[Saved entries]
┌──

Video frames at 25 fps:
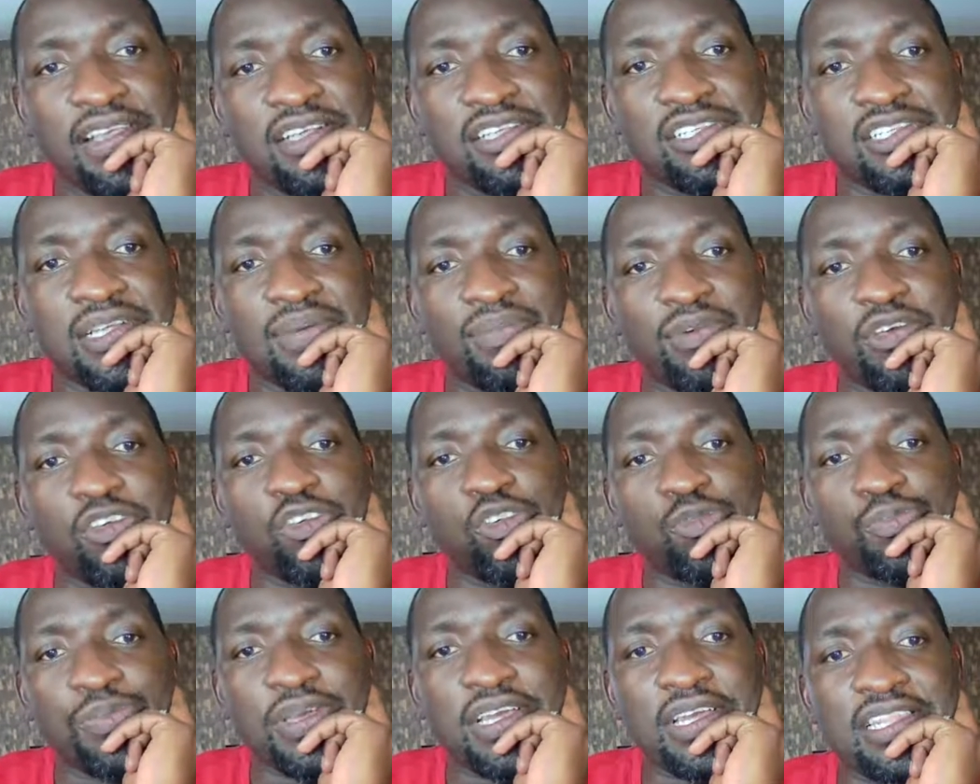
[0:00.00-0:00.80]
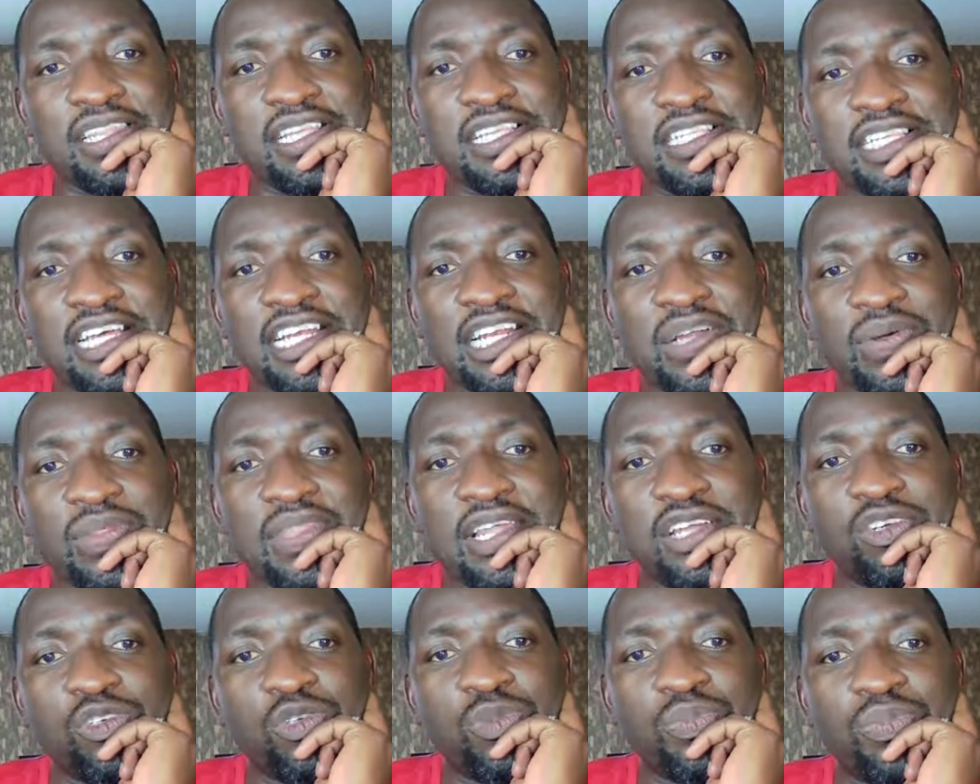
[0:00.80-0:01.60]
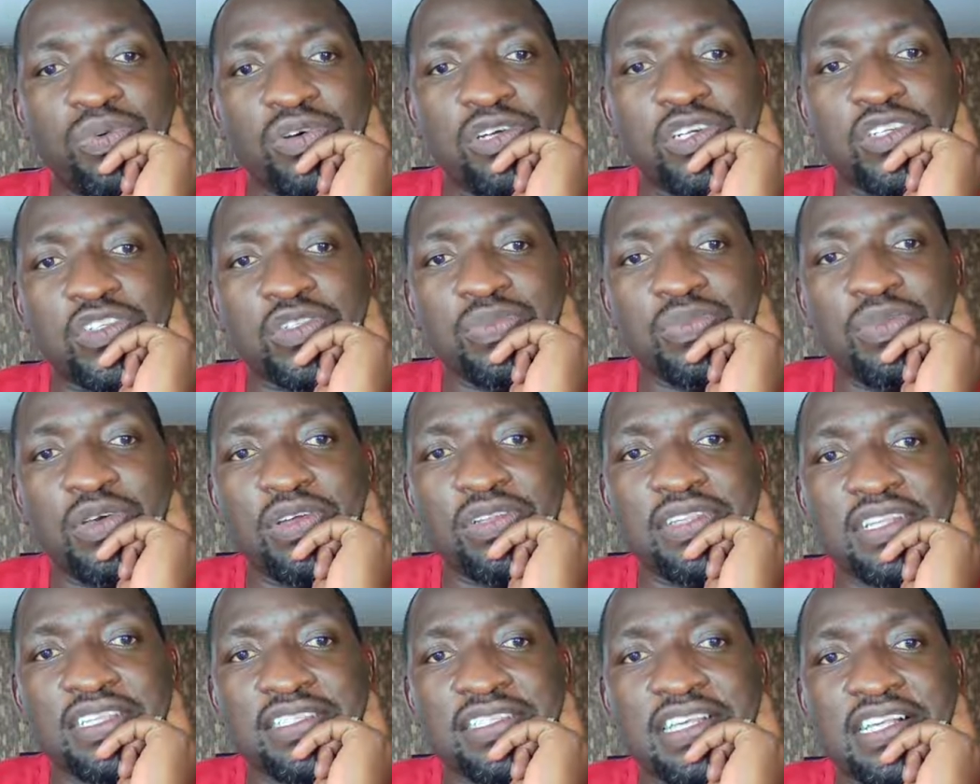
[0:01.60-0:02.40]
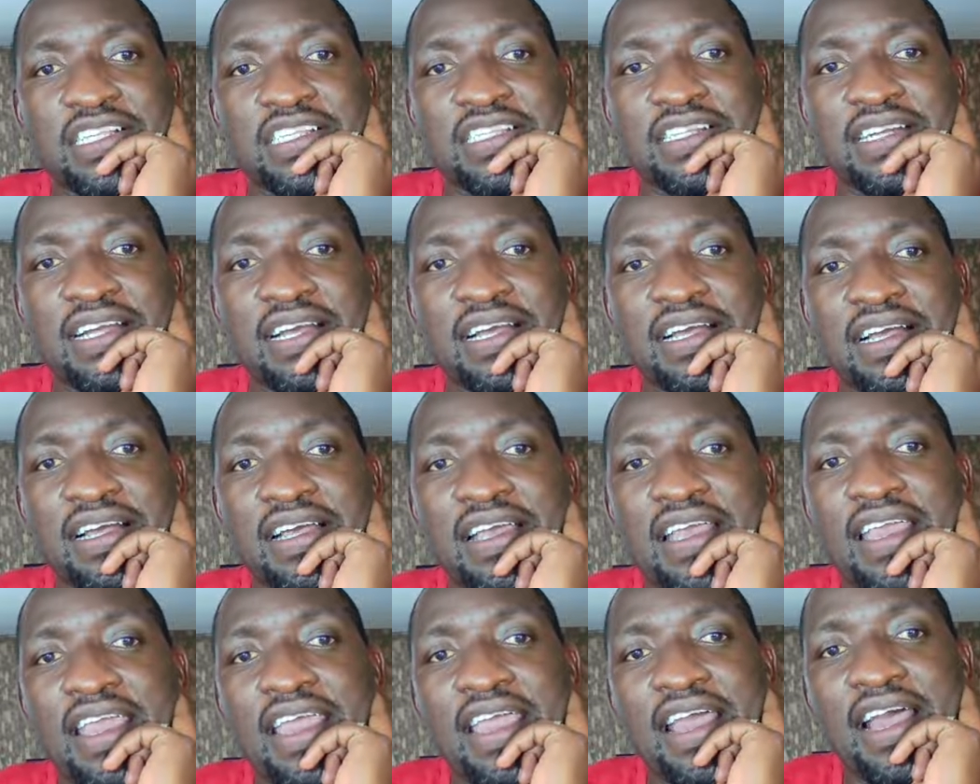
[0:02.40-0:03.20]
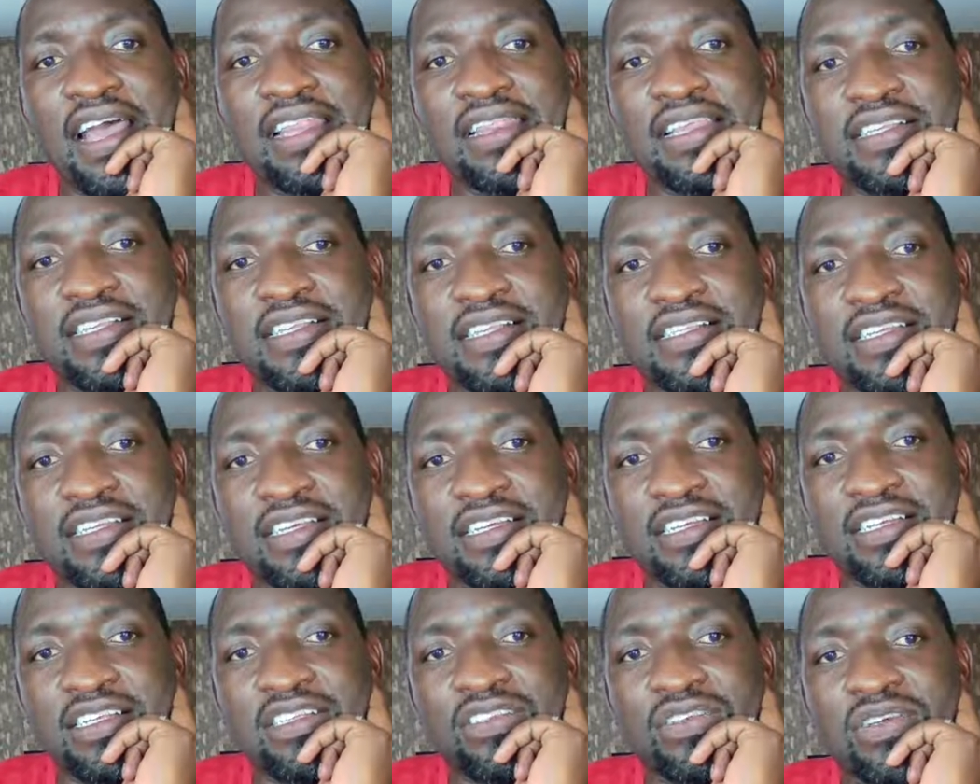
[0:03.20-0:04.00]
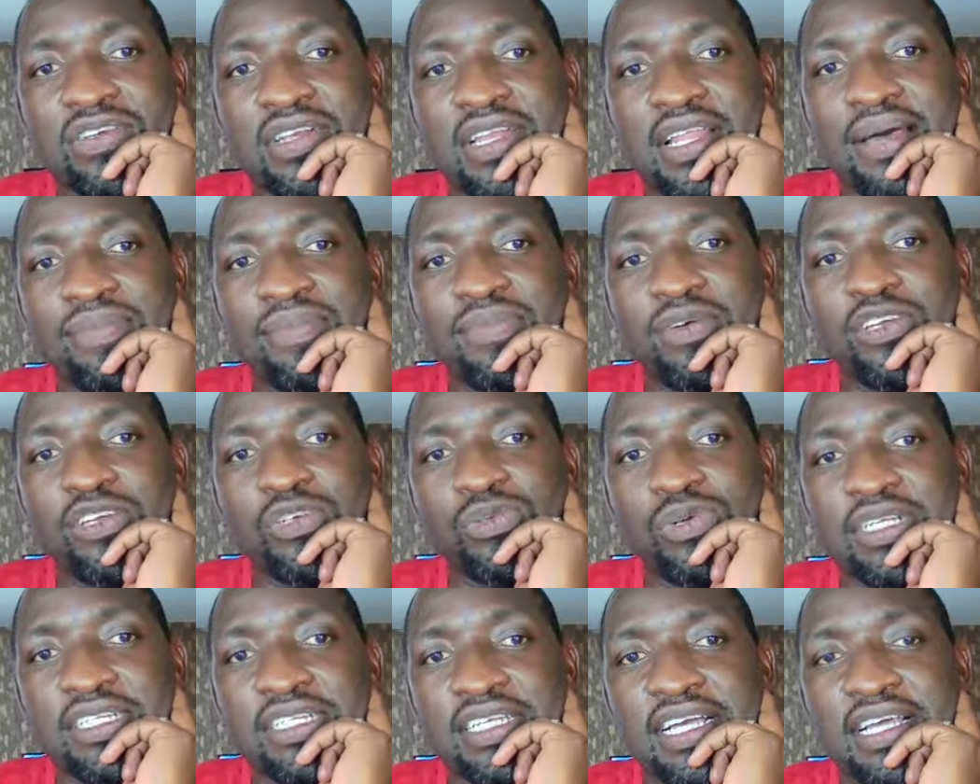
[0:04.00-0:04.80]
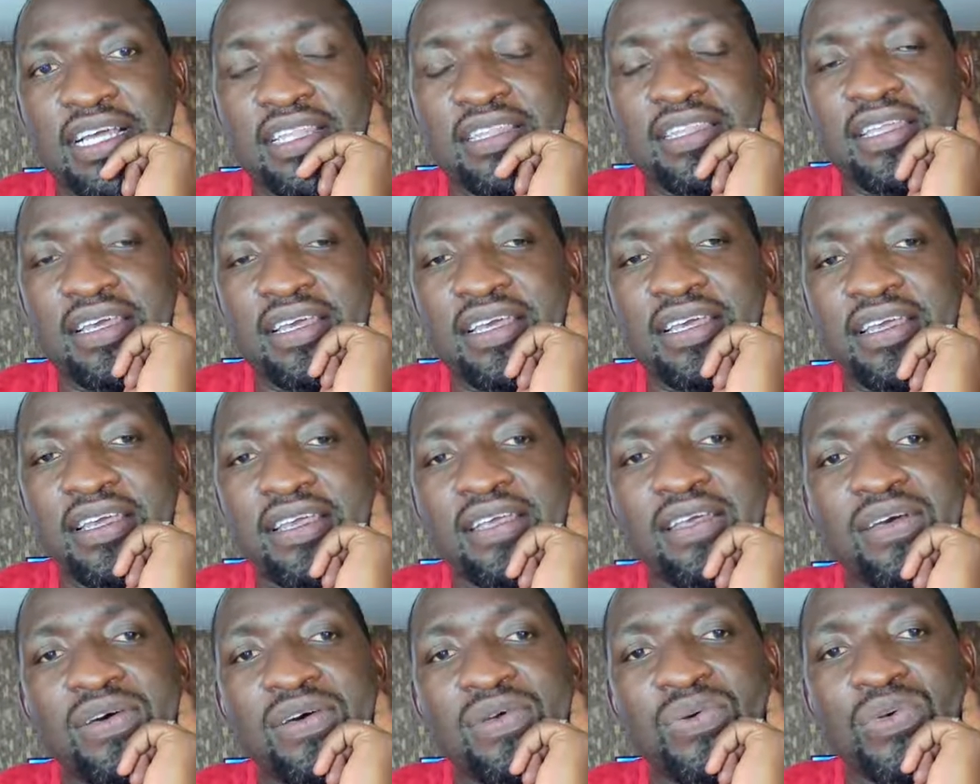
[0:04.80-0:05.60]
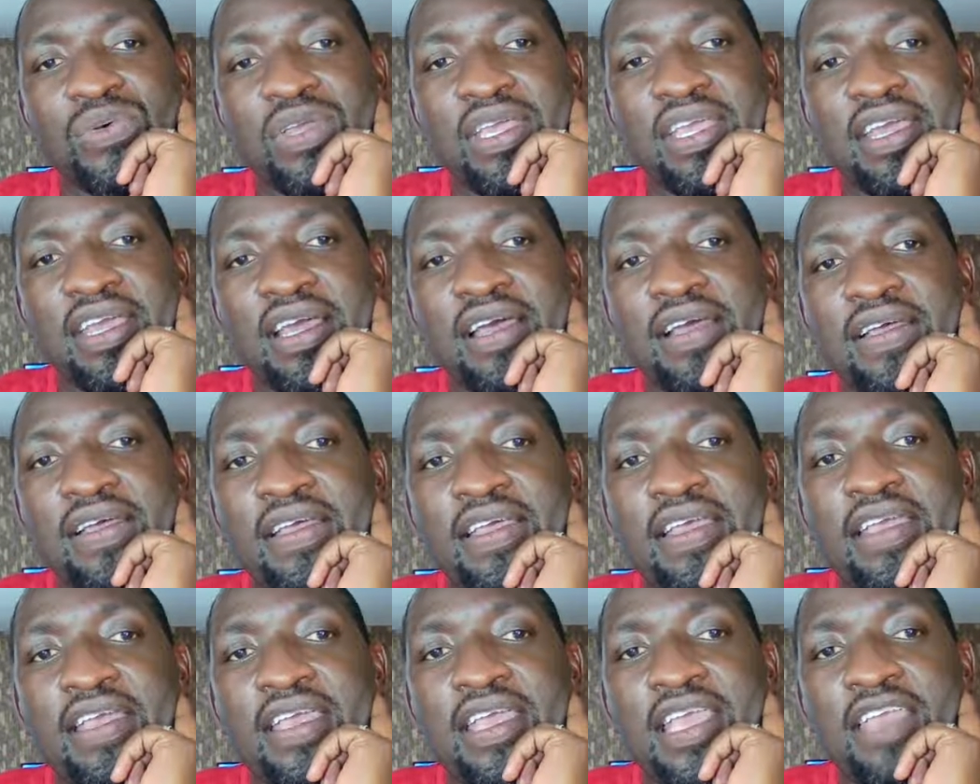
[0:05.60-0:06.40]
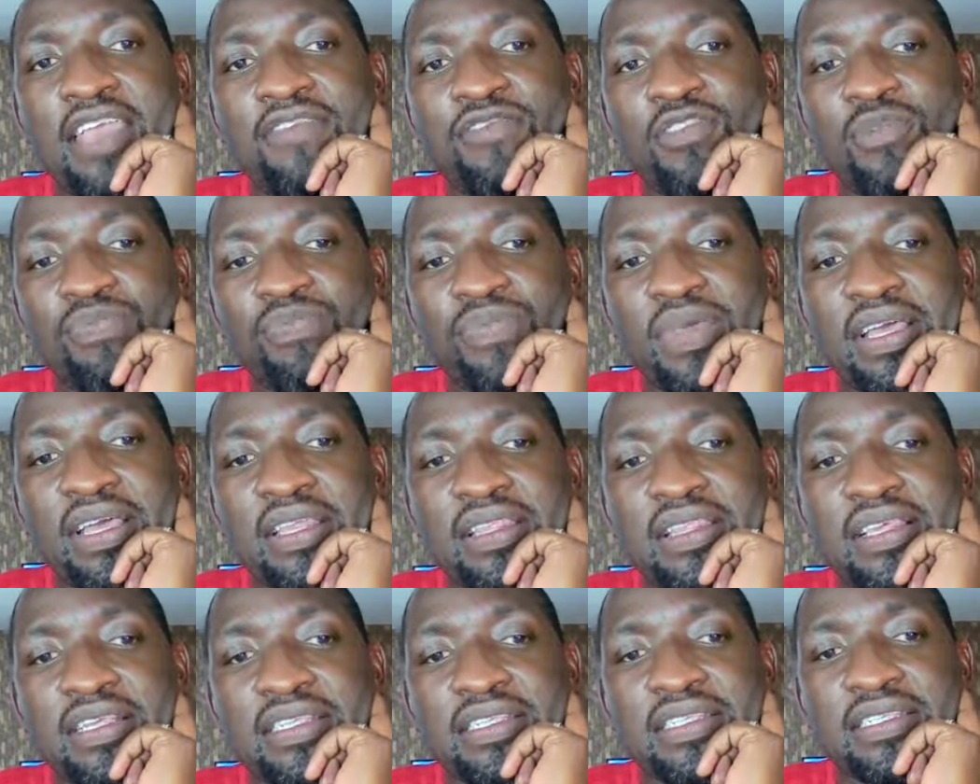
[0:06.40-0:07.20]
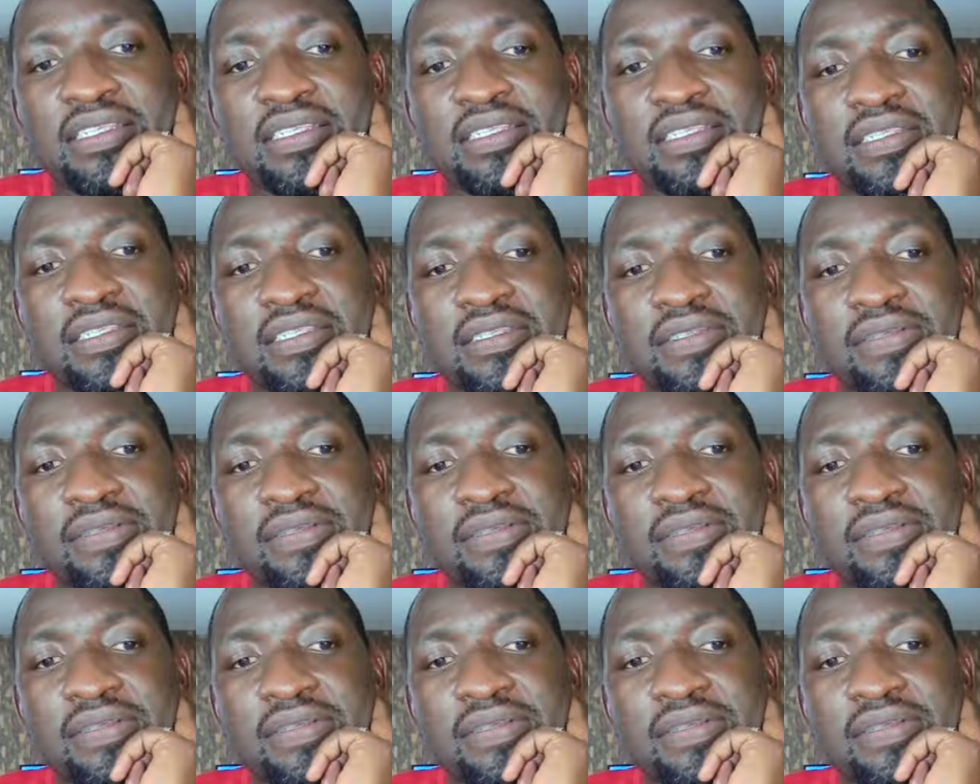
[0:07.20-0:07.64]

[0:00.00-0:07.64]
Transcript: So I'm going to pick this, and now there are 2 pawns beyond the 6th rank, and this is the reason. I'm going to attack the rook here. If you pick this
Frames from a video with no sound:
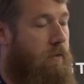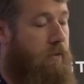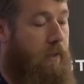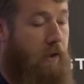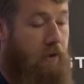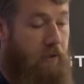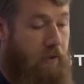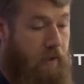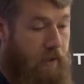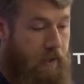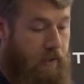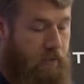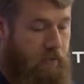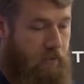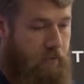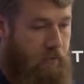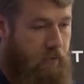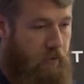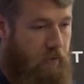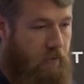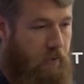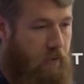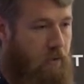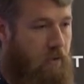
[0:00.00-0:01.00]
There is.
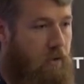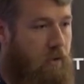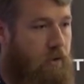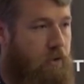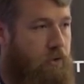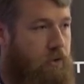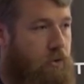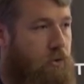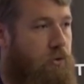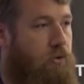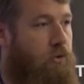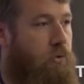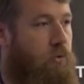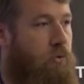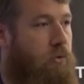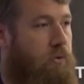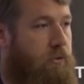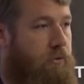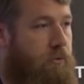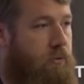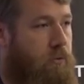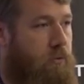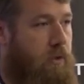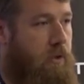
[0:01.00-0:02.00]
There are two
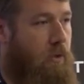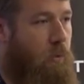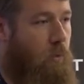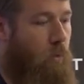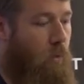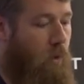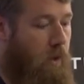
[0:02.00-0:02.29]
tools for it.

└──

WORK REQUEST: When copying the entries above, keep each word as it is and exclude any image.

RESPONSE TO THIS TASK:
Video frames at 25 fps:
[0:00.00-0:00.80]
[0:00.80-0:01.60]
[0:01.60-0:02.40]
[0:02.40-0:03.20]
[0:03.20-0:04.00]
[0:04.00-0:04.80]
[0:04.80-0:05.60]
[0:05.60-0:06.40]
[0:06.40-0:07.20]
[0:07.20-0:07.64]

[0:00.00-0:07.64]
Transcript: So I'm going to pick this, and now there are 2 pawns beyond the 6th rank, and this is the reason. I'm going to attack the rook here. If you pick this
Frames from a video with no sound:
[0:00.00-0:01.00]
There is.
[0:01.00-0:02.00]
There are two
[0:02.00-0:02.29]
tools for it.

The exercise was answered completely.